**Task goal:**
Write every entry out again exactly, please, and skip the pictures.
□ □ □ □ □ □ □
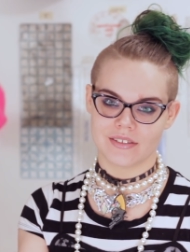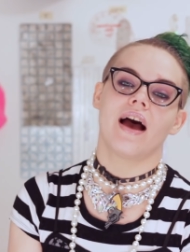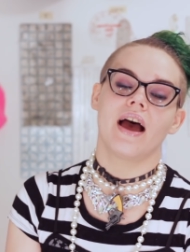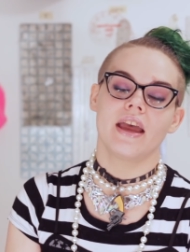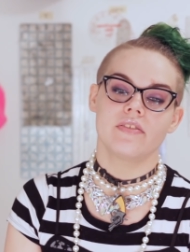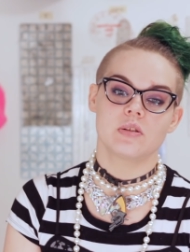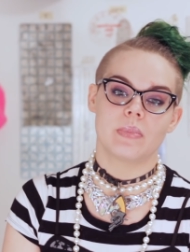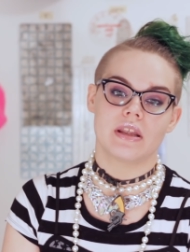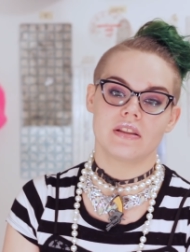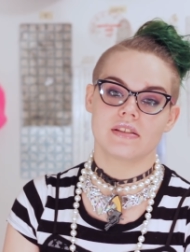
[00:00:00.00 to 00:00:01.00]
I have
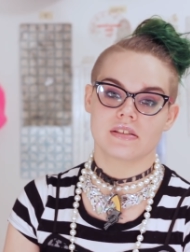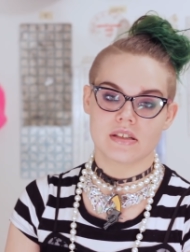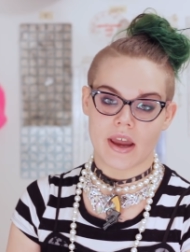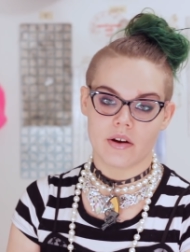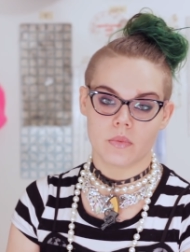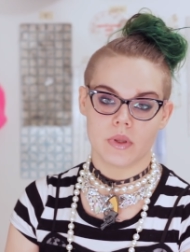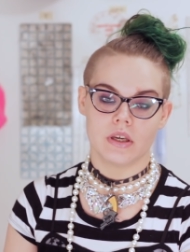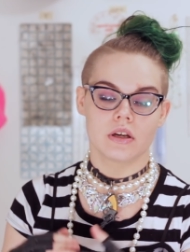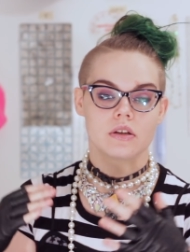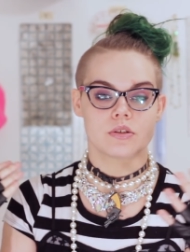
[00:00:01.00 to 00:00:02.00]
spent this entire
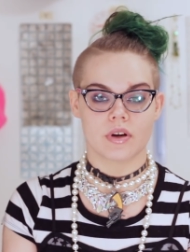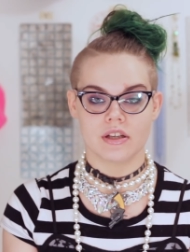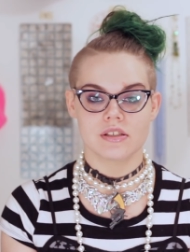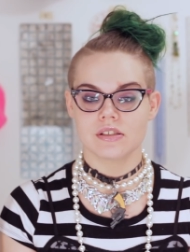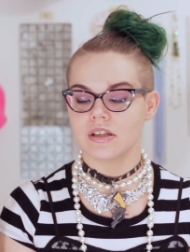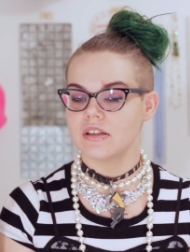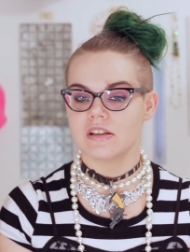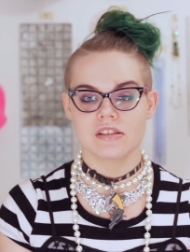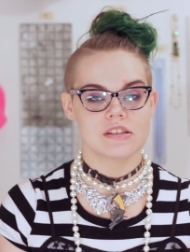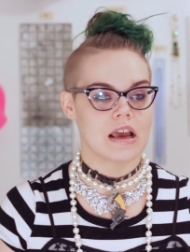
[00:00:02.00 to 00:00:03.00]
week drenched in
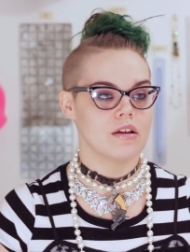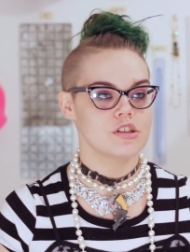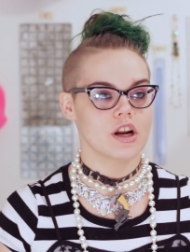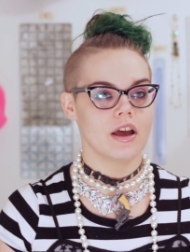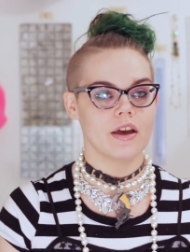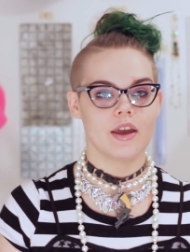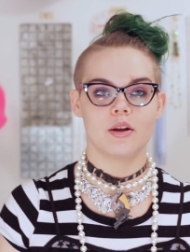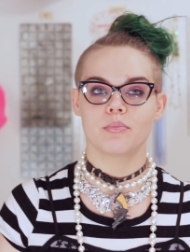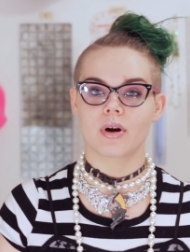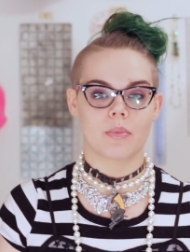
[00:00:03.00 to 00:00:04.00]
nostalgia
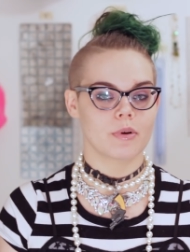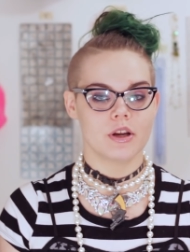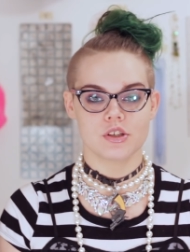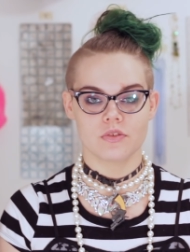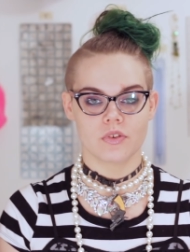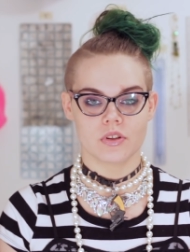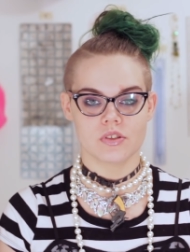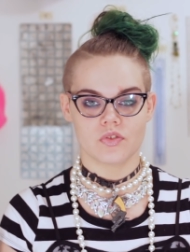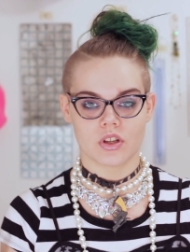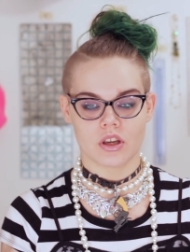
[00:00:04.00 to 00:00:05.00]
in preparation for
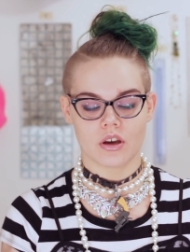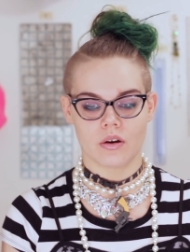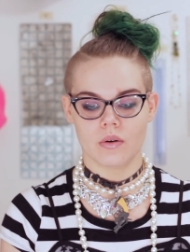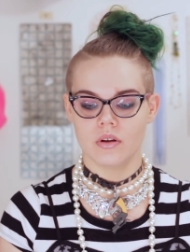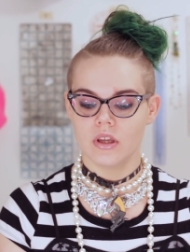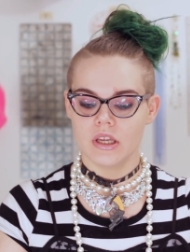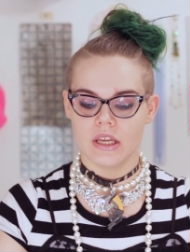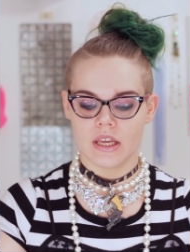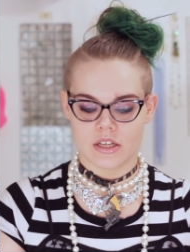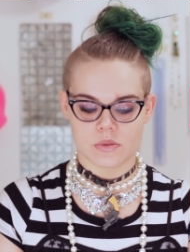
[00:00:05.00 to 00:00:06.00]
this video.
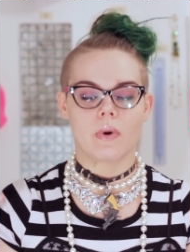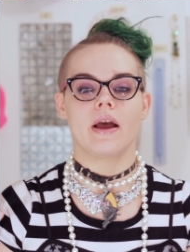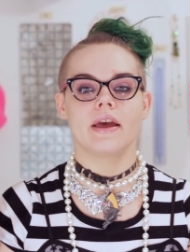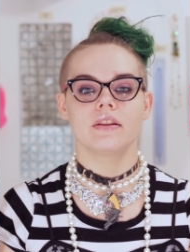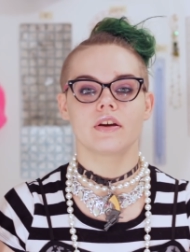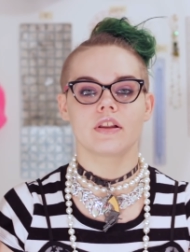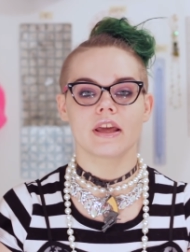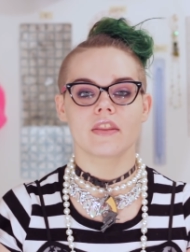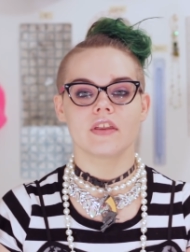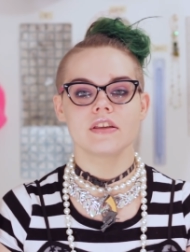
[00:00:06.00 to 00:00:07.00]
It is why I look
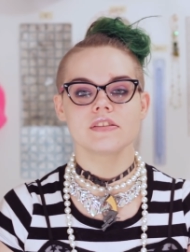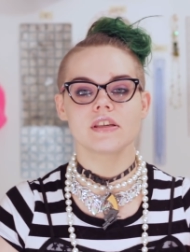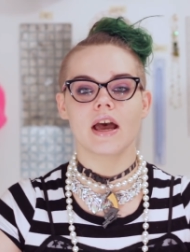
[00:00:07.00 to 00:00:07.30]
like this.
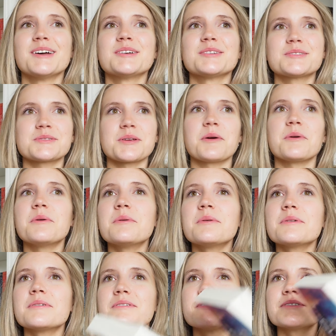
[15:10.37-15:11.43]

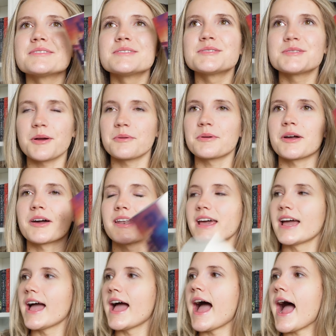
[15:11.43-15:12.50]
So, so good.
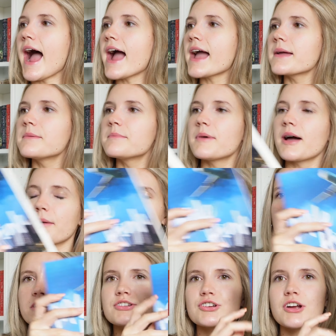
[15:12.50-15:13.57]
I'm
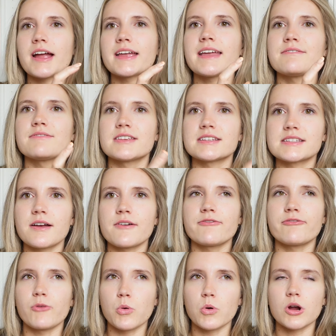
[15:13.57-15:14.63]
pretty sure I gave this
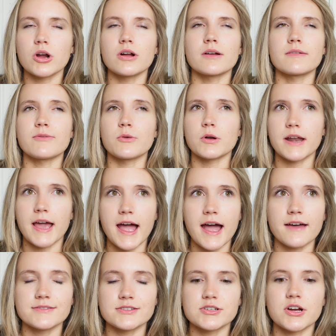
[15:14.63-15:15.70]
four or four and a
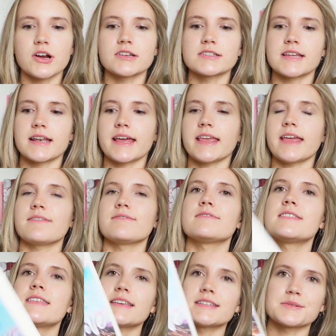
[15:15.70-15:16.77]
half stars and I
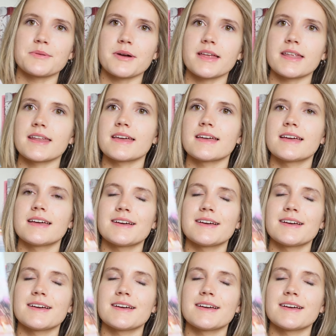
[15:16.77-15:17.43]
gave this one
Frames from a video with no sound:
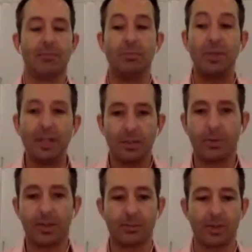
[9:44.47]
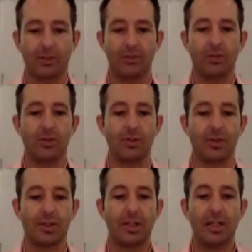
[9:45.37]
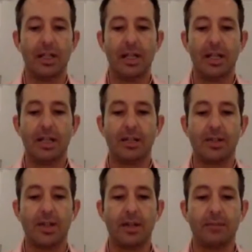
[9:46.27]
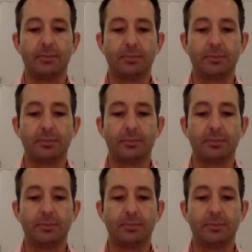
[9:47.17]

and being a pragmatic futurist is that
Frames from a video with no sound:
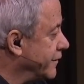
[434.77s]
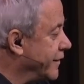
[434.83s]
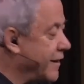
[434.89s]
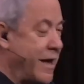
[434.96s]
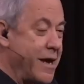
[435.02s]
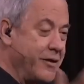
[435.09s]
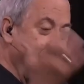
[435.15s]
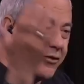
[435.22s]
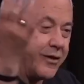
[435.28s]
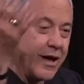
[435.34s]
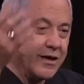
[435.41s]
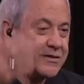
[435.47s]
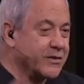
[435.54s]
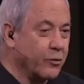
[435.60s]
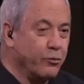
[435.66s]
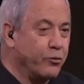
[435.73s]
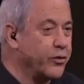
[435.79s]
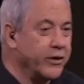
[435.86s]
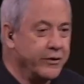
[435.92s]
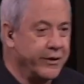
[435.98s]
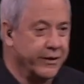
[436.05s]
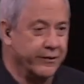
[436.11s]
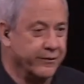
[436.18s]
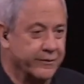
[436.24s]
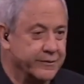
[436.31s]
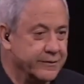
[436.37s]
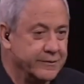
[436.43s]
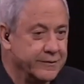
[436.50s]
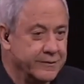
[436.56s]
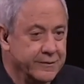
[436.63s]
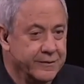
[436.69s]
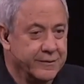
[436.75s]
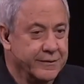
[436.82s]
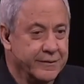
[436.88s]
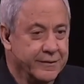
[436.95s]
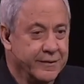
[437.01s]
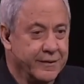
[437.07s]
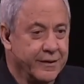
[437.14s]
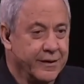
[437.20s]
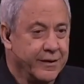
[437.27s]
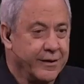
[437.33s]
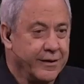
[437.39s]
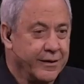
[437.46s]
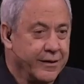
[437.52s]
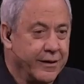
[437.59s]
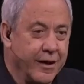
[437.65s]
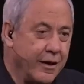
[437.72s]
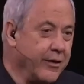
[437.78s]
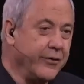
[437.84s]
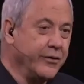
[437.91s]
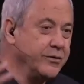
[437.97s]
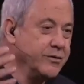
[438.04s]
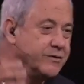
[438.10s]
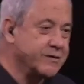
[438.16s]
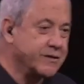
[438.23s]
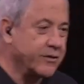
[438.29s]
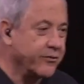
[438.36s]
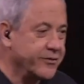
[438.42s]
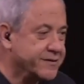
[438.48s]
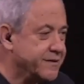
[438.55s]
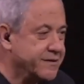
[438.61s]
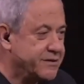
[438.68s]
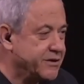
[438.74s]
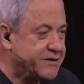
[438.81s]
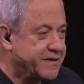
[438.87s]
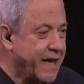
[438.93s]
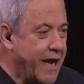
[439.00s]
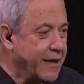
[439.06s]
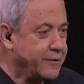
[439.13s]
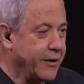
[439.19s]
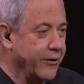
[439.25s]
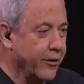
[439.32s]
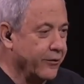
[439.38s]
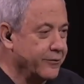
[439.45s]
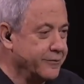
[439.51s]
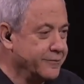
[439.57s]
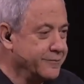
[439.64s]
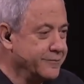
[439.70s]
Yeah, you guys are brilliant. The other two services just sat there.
□ □ □ □ □ □ □
**Reply to the task:**
[00:00:00.00 to 00:00:01.00]
I have
[00:00:01.00 to 00:00:02.00]
spent this entire
[00:00:02.00 to 00:00:03.00]
week drenched in
[00:00:03.00 to 00:00:04.00]
nostalgia
[00:00:04.00 to 00:00:05.00]
in preparation for
[00:00:05.00 to 00:00:06.00]
this video.
[00:00:06.00 to 00:00:07.00]
It is why I look
[00:00:07.00 to 00:00:07.30]
like this.
[15:10.37-15:11.43]

[15:11.43-15:12.50]
So, so good.
[15:12.50-15:13.57]
I'm
[15:13.57-15:14.63]
pretty sure I gave this
[15:14.63-15:15.70]
four or four and a
[15:15.70-15:16.77]
half stars and I
[15:16.77-15:17.43]
gave this one
Frames from a video with no sound:
[9:44.47]
[9:45.37]
[9:46.27]
[9:47.17]

and being a pragmatic futurist is that
Frames from a video with no sound:
[434.77s]
[434.83s]
[434.89s]
[434.96s]
[435.02s]
[435.09s]
[435.15s]
[435.22s]
[435.28s]
[435.34s]
[435.41s]
[435.47s]
[435.54s]
[435.60s]
[435.66s]
[435.73s]
[435.79s]
[435.86s]
[435.92s]
[435.98s]
[436.05s]
[436.11s]
[436.18s]
[436.24s]
[436.31s]
[436.37s]
[436.43s]
[436.50s]
[436.56s]
[436.63s]
[436.69s]
[436.75s]
[436.82s]
[436.88s]
[436.95s]
[437.01s]
[437.07s]
[437.14s]
[437.20s]
[437.27s]
[437.33s]
[437.39s]
[437.46s]
[437.52s]
[437.59s]
[437.65s]
[437.72s]
[437.78s]
[437.84s]
[437.91s]
[437.97s]
[438.04s]
[438.10s]
[438.16s]
[438.23s]
[438.29s]
[438.36s]
[438.42s]
[438.48s]
[438.55s]
[438.61s]
[438.68s]
[438.74s]
[438.81s]
[438.87s]
[438.93s]
[439.00s]
[439.06s]
[439.13s]
[439.19s]
[439.25s]
[439.32s]
[439.38s]
[439.45s]
[439.51s]
[439.57s]
[439.64s]
[439.70s]
Yeah, you guys are brilliant. The other two services just sat there.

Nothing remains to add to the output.